Now they are also beginning to flourish in the West.
• In all Buddha Shakyamuni gave eighty-four
thousand teachings. His intention in founding
Buddhism was to lead living beings to
permanent liberation from suffering. He
realized temporary liberation from suffering
and difficulties is not enough. Motivated by
love and compassion his aim was to help living
beings find lasting peace or nirvana.
• They believe that the mind is neither physical, nor
a by-product of purely physical processes, but a
formless continuum that is a separate entity from
the body. When the body disintegrates at death,
the mind does not cease.
• The continuum of our very subtle mind has no
beginning and no end, and it is this mind which,
when completely purified, transforms into the
omniscient mind of a Buddha.
• Every action we perform leaves an imprint, or
potential, on our very subtle mind, and each
karmic potential eventually gives rise to its
own effect.
• After we die our very subtle mind leaves our
body and enters the intermediate state, or
‘bardo’. In this subtle dream-like state we
experience many different visions that arise
from the karmic potentials that were activated
at the time of our death.
• we do not choose our rebirth but are reborn
solely in accordance with our karma. If good
karma ripens we are reborn in a fortunate state,
either as a human or a god, but if negative karma
ripens we are reborn in a lower state, as an
animal, a hungry ghost, or a hell being.
• This uninterrupted cycle of death and rebirth
without choice is called ‘cyclic existence’, or
‘samsara’ in Sanskrit.
• By practicing the Buddhist path to liberation and
enlightenment, however, we can destroy self-
grasping, thereby liberating ourself from the cycle
of uncontrolled rebirth and attaining a state of
perfect peace and freedom.
We shall then be in a position to help others to
do the same.
Buddhism in the modern era
• With the fast pace and high stress of modern life many people are
becoming interested in the peaceful philosophy of Buddhism.
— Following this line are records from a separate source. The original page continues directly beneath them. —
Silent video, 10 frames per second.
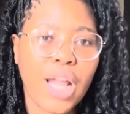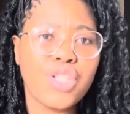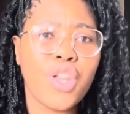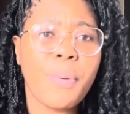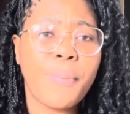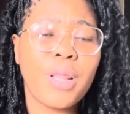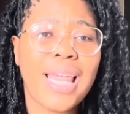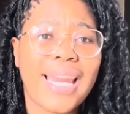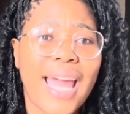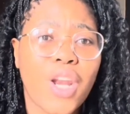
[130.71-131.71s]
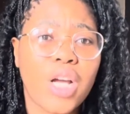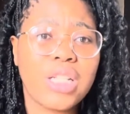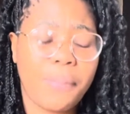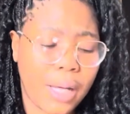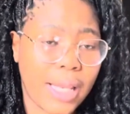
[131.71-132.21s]
So the people that
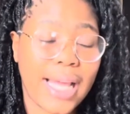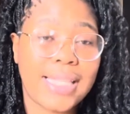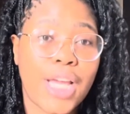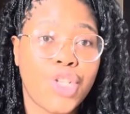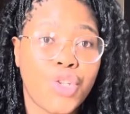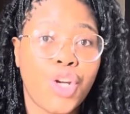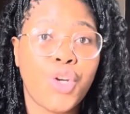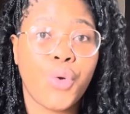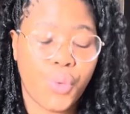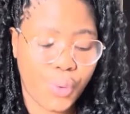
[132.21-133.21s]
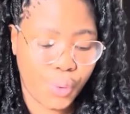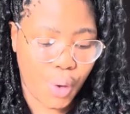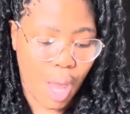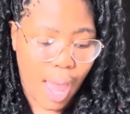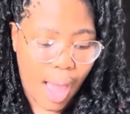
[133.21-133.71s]
cannot appeal is a student
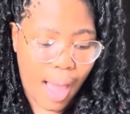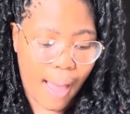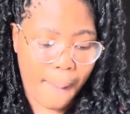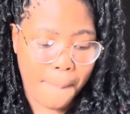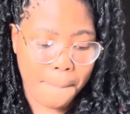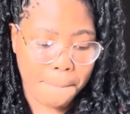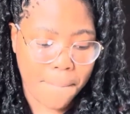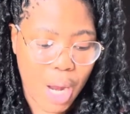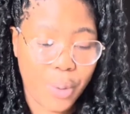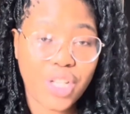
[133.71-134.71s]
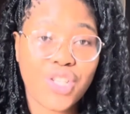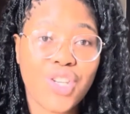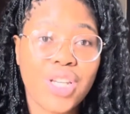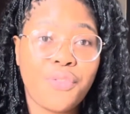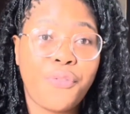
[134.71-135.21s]
who
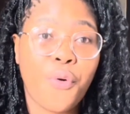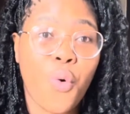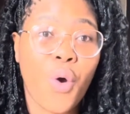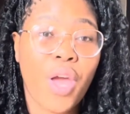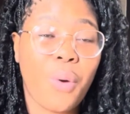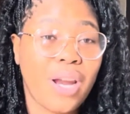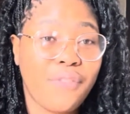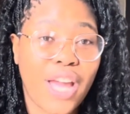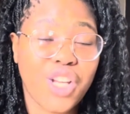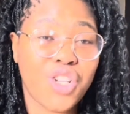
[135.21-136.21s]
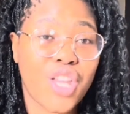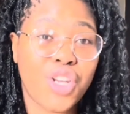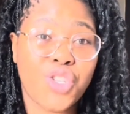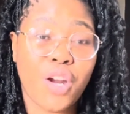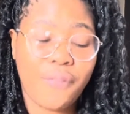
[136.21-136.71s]
registered for a qualification that
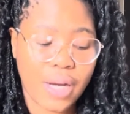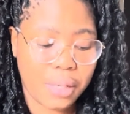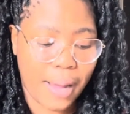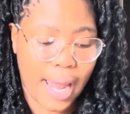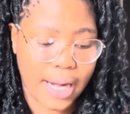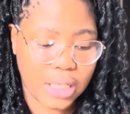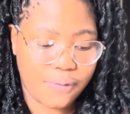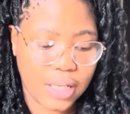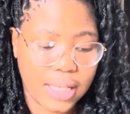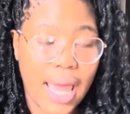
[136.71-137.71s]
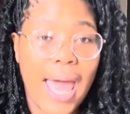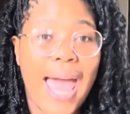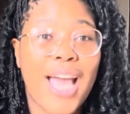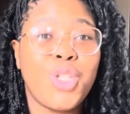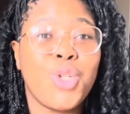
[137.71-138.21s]
is not funded by NsFas,
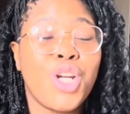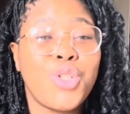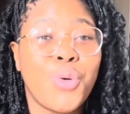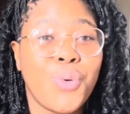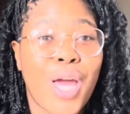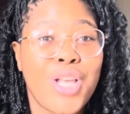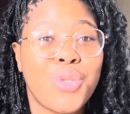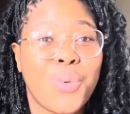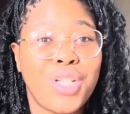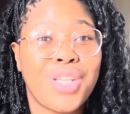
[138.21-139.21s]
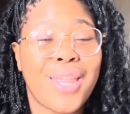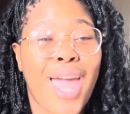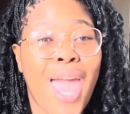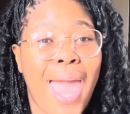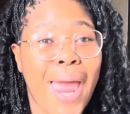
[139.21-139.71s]
a student who has reached the
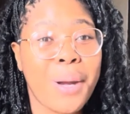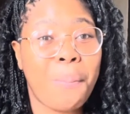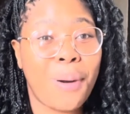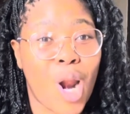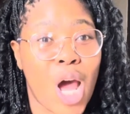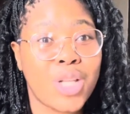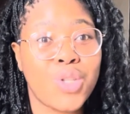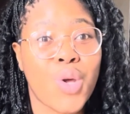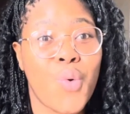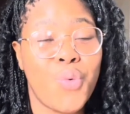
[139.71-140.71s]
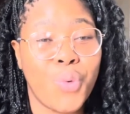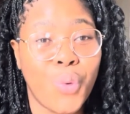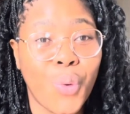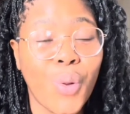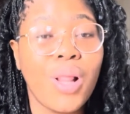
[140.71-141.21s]
N+
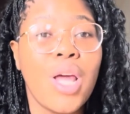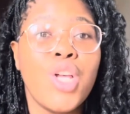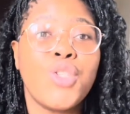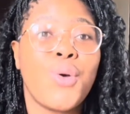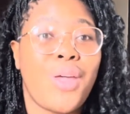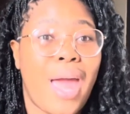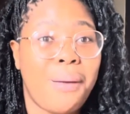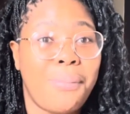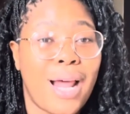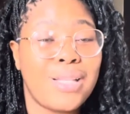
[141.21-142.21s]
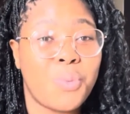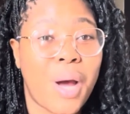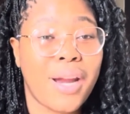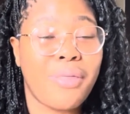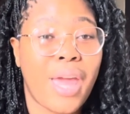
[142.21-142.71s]
rule. So the
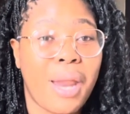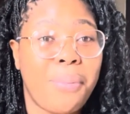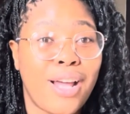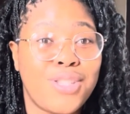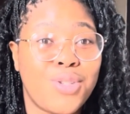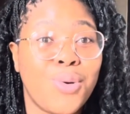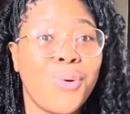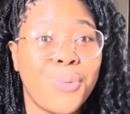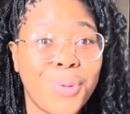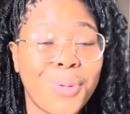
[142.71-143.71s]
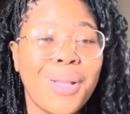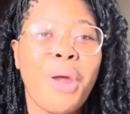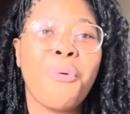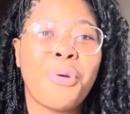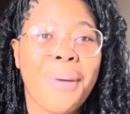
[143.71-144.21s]
N+1 and the N+2 rule.
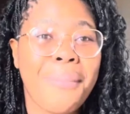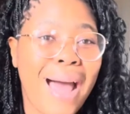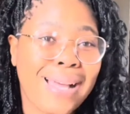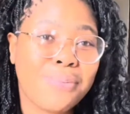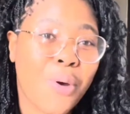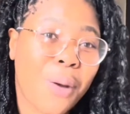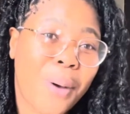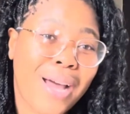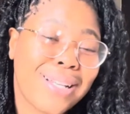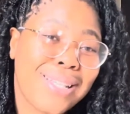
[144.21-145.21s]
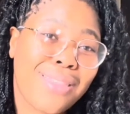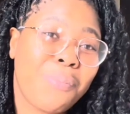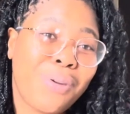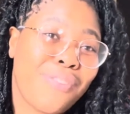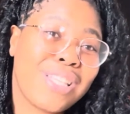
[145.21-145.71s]
Remember, I spoke about it in
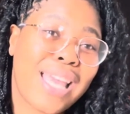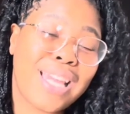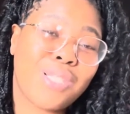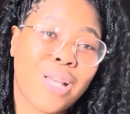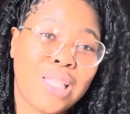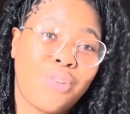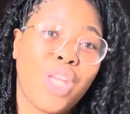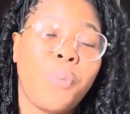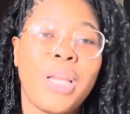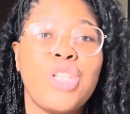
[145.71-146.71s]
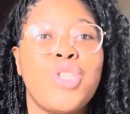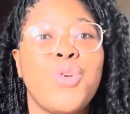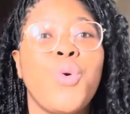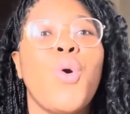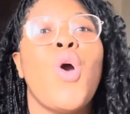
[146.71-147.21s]
the previous NsFas video. Please
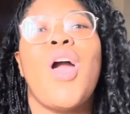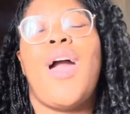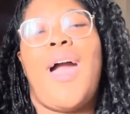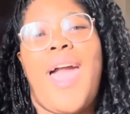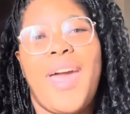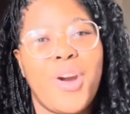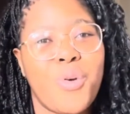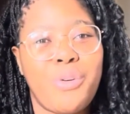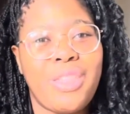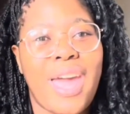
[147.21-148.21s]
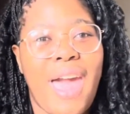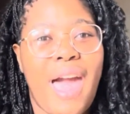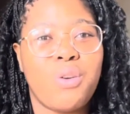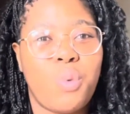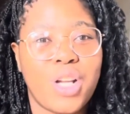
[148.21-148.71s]
do head on over there
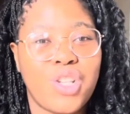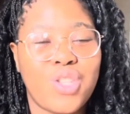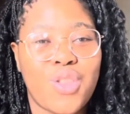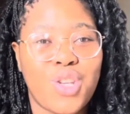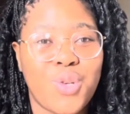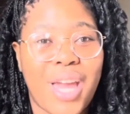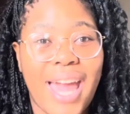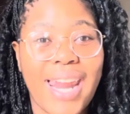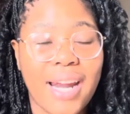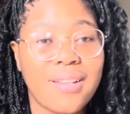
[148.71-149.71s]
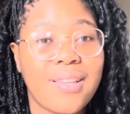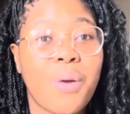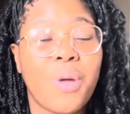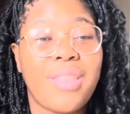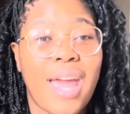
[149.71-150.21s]
and watch it so that you can
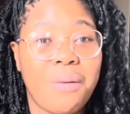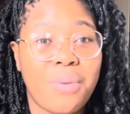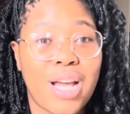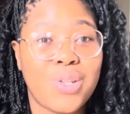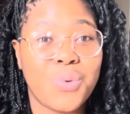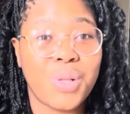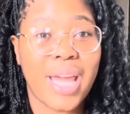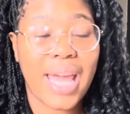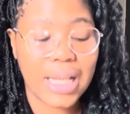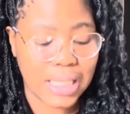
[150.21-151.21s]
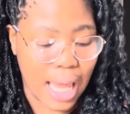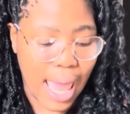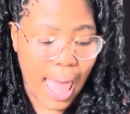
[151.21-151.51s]
understand what the N+ rule is.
In
particular there is a very deep interest in learning how to meditate,
both to overcome stress and anxiety, and to deepen one’s spiritual
experience. In response to this growing interest Kadampa Buddhism
offers many different ways of learning about Buddhism and
practicing meditation.
• Kadampa Buddhism was first introduced to the West in 1976 by the
renowned Kadampa Buddhist Master, Venerable Geshe Kelsang
Gyatso. Since then he has worked tirelessly to provide all the
conditions necessary to support contemporary practitioners. He has
written twenty-one authentic books on Buddhism that are now
being translated into many different languages.
• Geshe Kelsang has also established over 1100
Kadampa Buddhist centers and study groups in
40 countries around the world where people of
all cultures can train in meditation and other
Buddhist practices.
• These centers all have qualified
local teachers and offer introductory classes,
structured study programs, and meditation
retreats. All Kadampa Buddhist Centers are open
to the public.
• Every year Kadampa Buddhists from around the
world gather for meditation festivals in
the USA and Europe, including two in England,
where they receive special teachings and
empowerments and enjoy a spiritual holiday.